In China wills are rarely written. Acknowledging death by writing about it is considered highly superstitious and is believed to bring death closer. Although most people have thought about what will happen to their estate when they die, these intentions are spoken rather than written down to avoid bad luck. Many people in China still follow strong patriarch rules where the male children look after their parents and are rewarded for their endeavours with their parents’ inheritance when they die.
It’s no great surprise then that Xin Li, the testator in Li v Choi  (QCA 131), didn’t have a will. He also didn’t have sons and didn’t have time. In 2017, he was in the last stages of terminal lung cancer at a hospital in Queensland where the nurses spoke a language he didn’t understand and where he was reliant on his nephew and a business partner, Ms Choi, who both spoke Mandarin and English for support.

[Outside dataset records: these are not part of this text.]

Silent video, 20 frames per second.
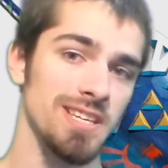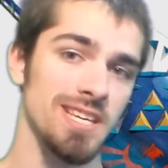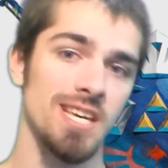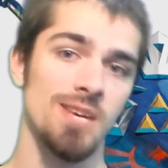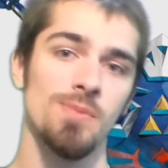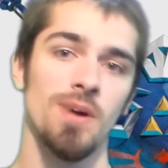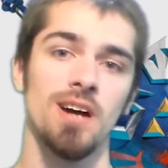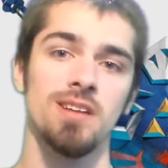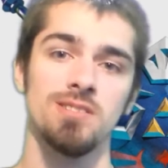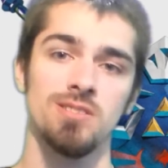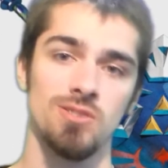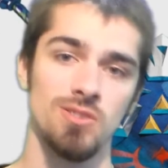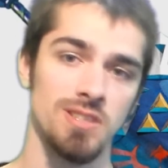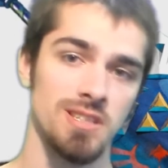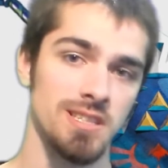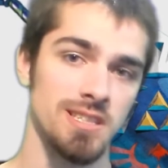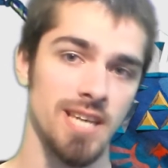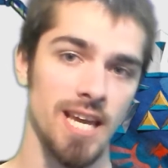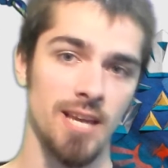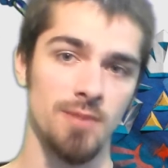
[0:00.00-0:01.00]
keep on
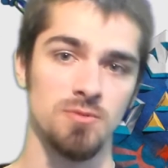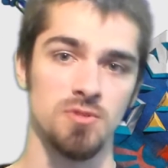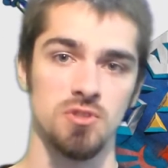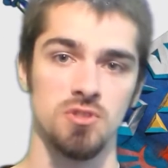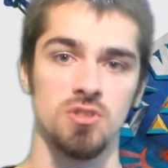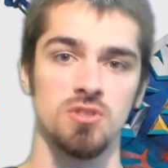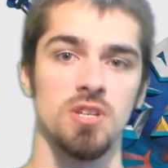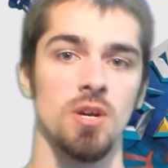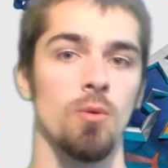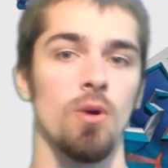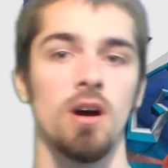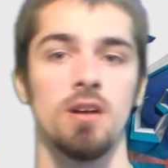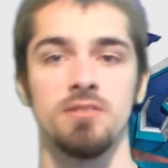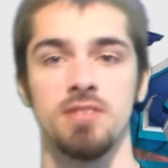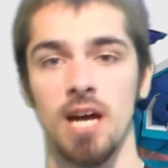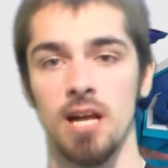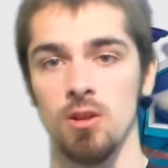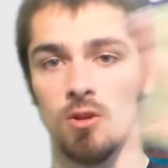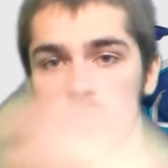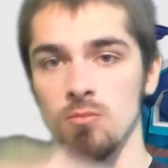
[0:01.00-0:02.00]
deleting games just because they
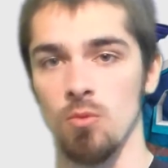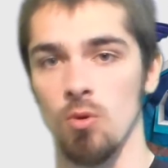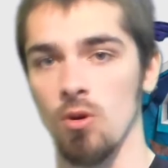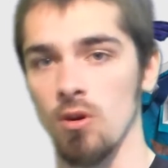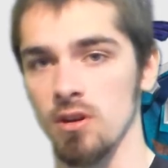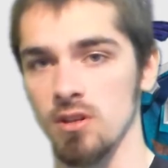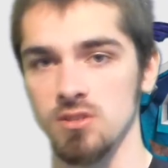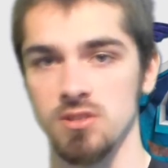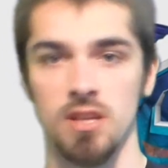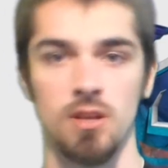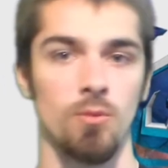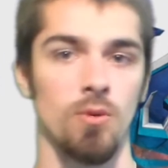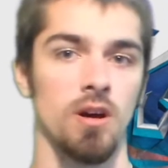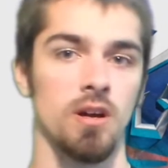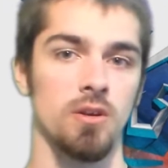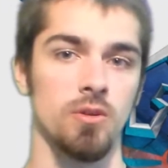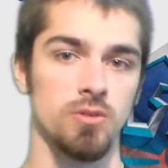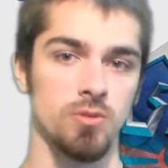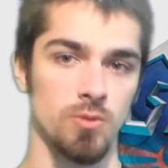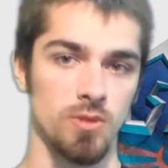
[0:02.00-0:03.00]
want to download more because they don't
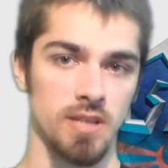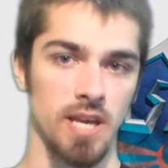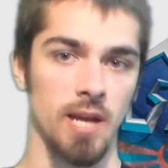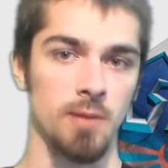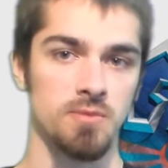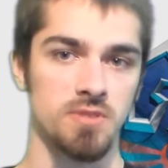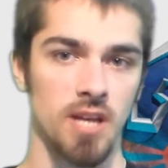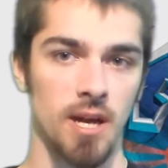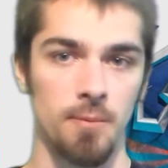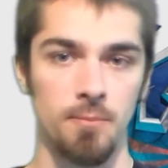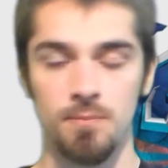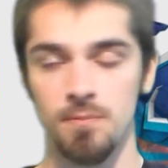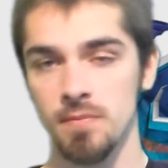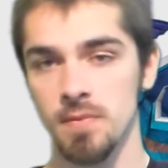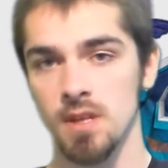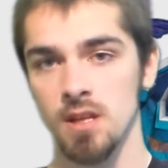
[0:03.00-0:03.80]
want to go to a GameStop.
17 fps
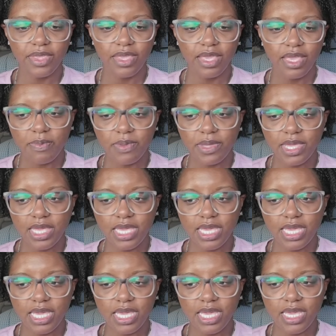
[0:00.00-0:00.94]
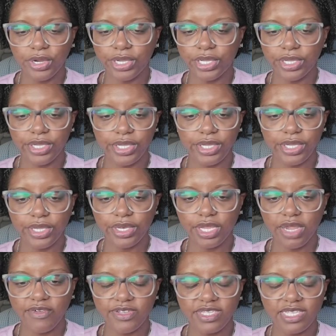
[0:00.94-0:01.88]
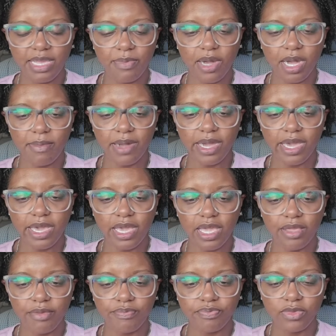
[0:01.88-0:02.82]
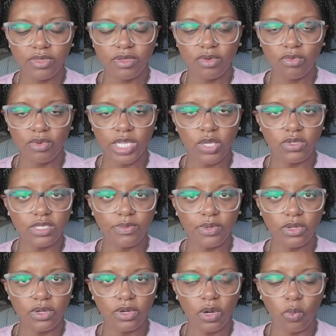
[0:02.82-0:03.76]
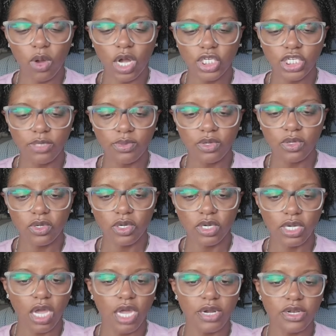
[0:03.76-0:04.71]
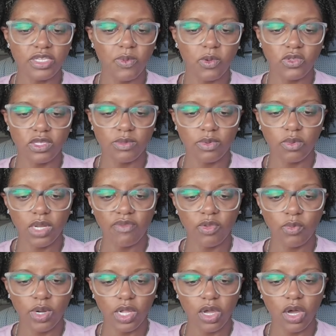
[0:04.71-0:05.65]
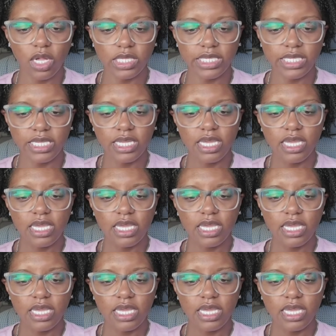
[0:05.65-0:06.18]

PPE, we're good. Ever since I bought my reusable or washable or non-disposable, whatever you want to call it,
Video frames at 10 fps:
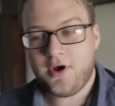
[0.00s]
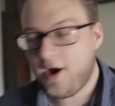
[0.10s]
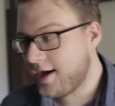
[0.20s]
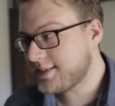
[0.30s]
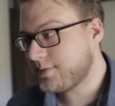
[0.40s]

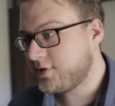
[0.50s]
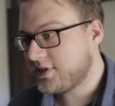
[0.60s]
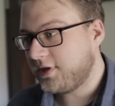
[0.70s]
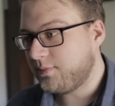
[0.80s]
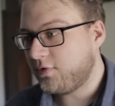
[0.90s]
awesome
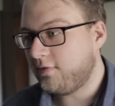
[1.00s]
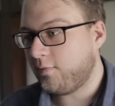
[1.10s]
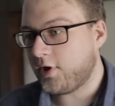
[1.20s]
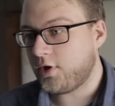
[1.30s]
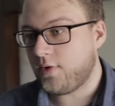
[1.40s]
utility move
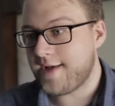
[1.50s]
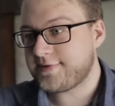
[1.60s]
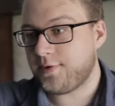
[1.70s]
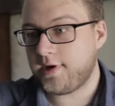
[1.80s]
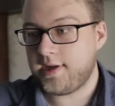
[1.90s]
where you have someone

Xin Li needed to have his substantial business affairs in Queensland in order and asked his support network to arrange a solicitor.
Ms Choi secured the services of a familiar face, a solicitor who had previously acted for Xin Li in business transactions but who wasn’t an estate lawyer or a Mandarin speaker. The solicitor asked Ms Choi to obtain urgent instructions from Xin Li in relation to the names of the beneficiaries and the proportion of shares they were going to receive. A video clip was sent to Ms Choi where Xin Li named four beneficiaries, his two sisters and his two daughters. When Ms Choi asked whether the estate would be shared equally, the reply came that he hoped everyone would agree.
Better to have these intentions spoken rather than written, incurring bad luck.
The will was drafted in English with all beneficiaries receiving equal shares. The solicitor didn’t speak Mandarin, the testator didn’t speak English and therefore Ms Choi would act as translator. Upon arrival Xin Li asked to see the will and immediately signed it before any advice from his attorney about the contents was given to him. He also wrote on a separate piece of paper in Chinese characters that he was undecided about the proportions to give to his beneficiaries. Ms Choi then explained that under the terms of the will the estate would be equally distributed and if Xin Li was undecided then the will would have to be amended.
The solicitor was asked to change the will to say that the division of the estate was ‘yet to be decided’ and she replied to the translator that in the absence of specific instructions about the division of the assets, the estate would be distributed equally between the beneficiaries and this was relayed to Xin Li by Ms Choi.
The response from Ms Choi was that Xin Li wanted to cross out the word equally on the will. It was crossed out on both the signed will and the copy, initialled by Xin Li and then signed by the witnesses who were thanked by Xin Li with a formal hand gesture.
Have you seen the flaw in the plan yet? Even with the word ‘equally’ missed out there’s still no specific instruction about the division of estate and it will then still be divided in equal shares. Nevertheless, the wills were left with Xin Li with instructions from Ms Choi that when he decided on the shares to give that he should amend the will and get hospital staff to initial the changes.
No further amendments were made and Xin Li died shortly after. The will was judged intestate on the basis that Xin Li did not understand and approve of the will and although this decision was appealed it was upheld by the court of appeal with the costs of the case being taken out of the estate. Xin Li’s reluctance to commit his plans to paper had brought his beneficiaries the bad luck he was trying so hard to avoid.
What can be learnt from Choi v Li?
An ideal testator who has clear instructions about who will benefit under their will and the proportion of shares each beneficiary will receive are very rarely found. Decisions in relation to wills are usually made in times of emotional turmoil and during these times it’s important that the testator understands the potential consequences of their decisions and that this is supplemented by notes of any meetings.
It’s equally important that an independent translator is employed who isn’t known to the testator. One who can be relied on to explain the traditions of the testator’s culture and can pass on instructions as an intermediary, without the solicitor feeling like the stranger at the party.
Finally if amendments are needed then they should be amended urgently. If the solicitor had stayed until she was satisfied that Xin Li understood the repercussions of his handwritten amendments and additions then Xin Li may have been persuaded that good luck comes to those who are prepared.